### WHAT THE TASK ASKS
Each record here should be printed again exactly; please leave its pictures out.

### STUDY MATERIAL
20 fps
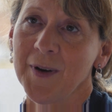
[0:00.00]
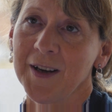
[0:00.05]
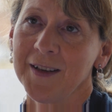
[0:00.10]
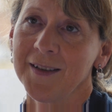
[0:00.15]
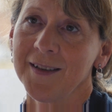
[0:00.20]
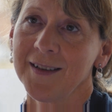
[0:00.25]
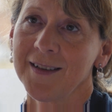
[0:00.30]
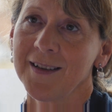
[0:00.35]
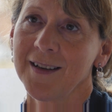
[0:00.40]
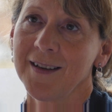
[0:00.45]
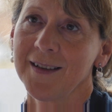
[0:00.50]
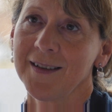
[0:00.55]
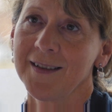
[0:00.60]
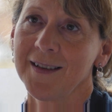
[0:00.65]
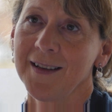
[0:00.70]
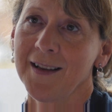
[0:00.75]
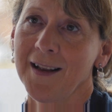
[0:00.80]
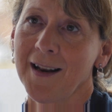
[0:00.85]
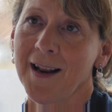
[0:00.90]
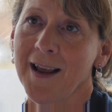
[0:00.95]
basic science
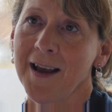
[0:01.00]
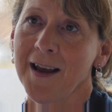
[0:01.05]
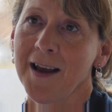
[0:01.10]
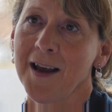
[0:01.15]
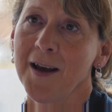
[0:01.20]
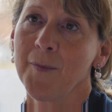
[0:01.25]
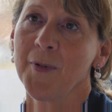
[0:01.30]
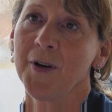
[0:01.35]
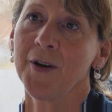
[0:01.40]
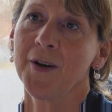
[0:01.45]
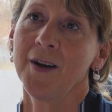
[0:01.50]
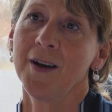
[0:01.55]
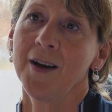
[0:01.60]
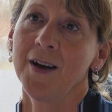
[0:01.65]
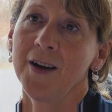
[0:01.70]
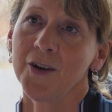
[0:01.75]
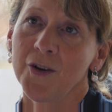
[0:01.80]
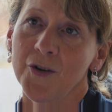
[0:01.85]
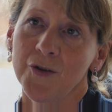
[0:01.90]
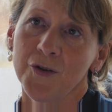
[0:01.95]
in the lab,
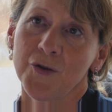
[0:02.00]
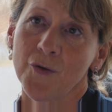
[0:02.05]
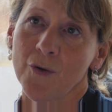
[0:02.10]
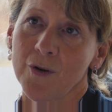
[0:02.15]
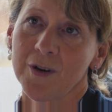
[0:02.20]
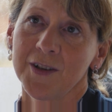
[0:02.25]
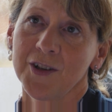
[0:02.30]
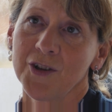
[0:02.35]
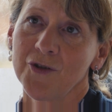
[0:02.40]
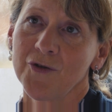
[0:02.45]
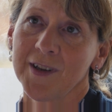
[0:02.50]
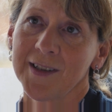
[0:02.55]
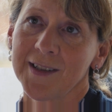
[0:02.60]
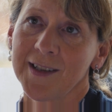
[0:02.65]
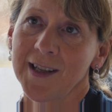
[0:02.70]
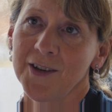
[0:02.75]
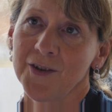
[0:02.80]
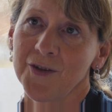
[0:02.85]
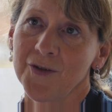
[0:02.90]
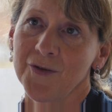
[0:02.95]
good quality
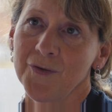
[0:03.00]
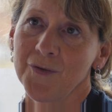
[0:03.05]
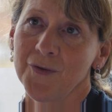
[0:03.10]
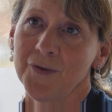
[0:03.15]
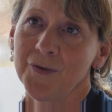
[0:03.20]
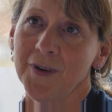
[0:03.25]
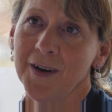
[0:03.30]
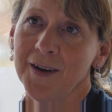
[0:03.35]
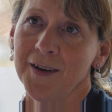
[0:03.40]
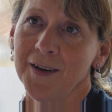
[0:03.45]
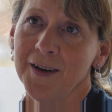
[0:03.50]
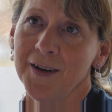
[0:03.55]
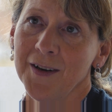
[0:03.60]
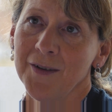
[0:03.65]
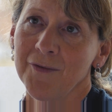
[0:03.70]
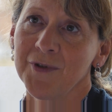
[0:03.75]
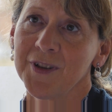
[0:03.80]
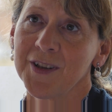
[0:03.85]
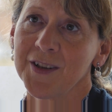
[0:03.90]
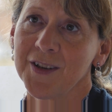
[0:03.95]
translational
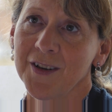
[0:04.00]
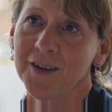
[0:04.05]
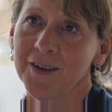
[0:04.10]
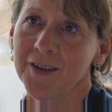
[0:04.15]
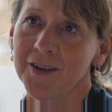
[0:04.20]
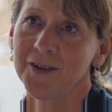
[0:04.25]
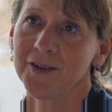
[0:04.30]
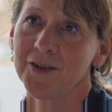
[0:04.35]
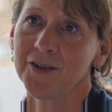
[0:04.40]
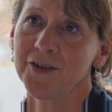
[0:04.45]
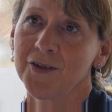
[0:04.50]
research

### ANSWER TO THIS PROBLEM
20 fps
[0:00.00]
[0:00.05]
[0:00.10]
[0:00.15]
[0:00.20]
[0:00.25]
[0:00.30]
[0:00.35]
[0:00.40]
[0:00.45]
[0:00.50]
[0:00.55]
[0:00.60]
[0:00.65]
[0:00.70]
[0:00.75]
[0:00.80]
[0:00.85]
[0:00.90]
[0:00.95]
basic science
[0:01.00]
[0:01.05]
[0:01.10]
[0:01.15]
[0:01.20]
[0:01.25]
[0:01.30]
[0:01.35]
[0:01.40]
[0:01.45]
[0:01.50]
[0:01.55]
[0:01.60]
[0:01.65]
[0:01.70]
[0:01.75]
[0:01.80]
[0:01.85]
[0:01.90]
[0:01.95]
in the lab,
[0:02.00]
[0:02.05]
[0:02.10]
[0:02.15]
[0:02.20]
[0:02.25]
[0:02.30]
[0:02.35]
[0:02.40]
[0:02.45]
[0:02.50]
[0:02.55]
[0:02.60]
[0:02.65]
[0:02.70]
[0:02.75]
[0:02.80]
[0:02.85]
[0:02.90]
[0:02.95]
good quality
[0:03.00]
[0:03.05]
[0:03.10]
[0:03.15]
[0:03.20]
[0:03.25]
[0:03.30]
[0:03.35]
[0:03.40]
[0:03.45]
[0:03.50]
[0:03.55]
[0:03.60]
[0:03.65]
[0:03.70]
[0:03.75]
[0:03.80]
[0:03.85]
[0:03.90]
[0:03.95]
translational
[0:04.00]
[0:04.05]
[0:04.10]
[0:04.15]
[0:04.20]
[0:04.25]
[0:04.30]
[0:04.35]
[0:04.40]
[0:04.45]
[0:04.50]
research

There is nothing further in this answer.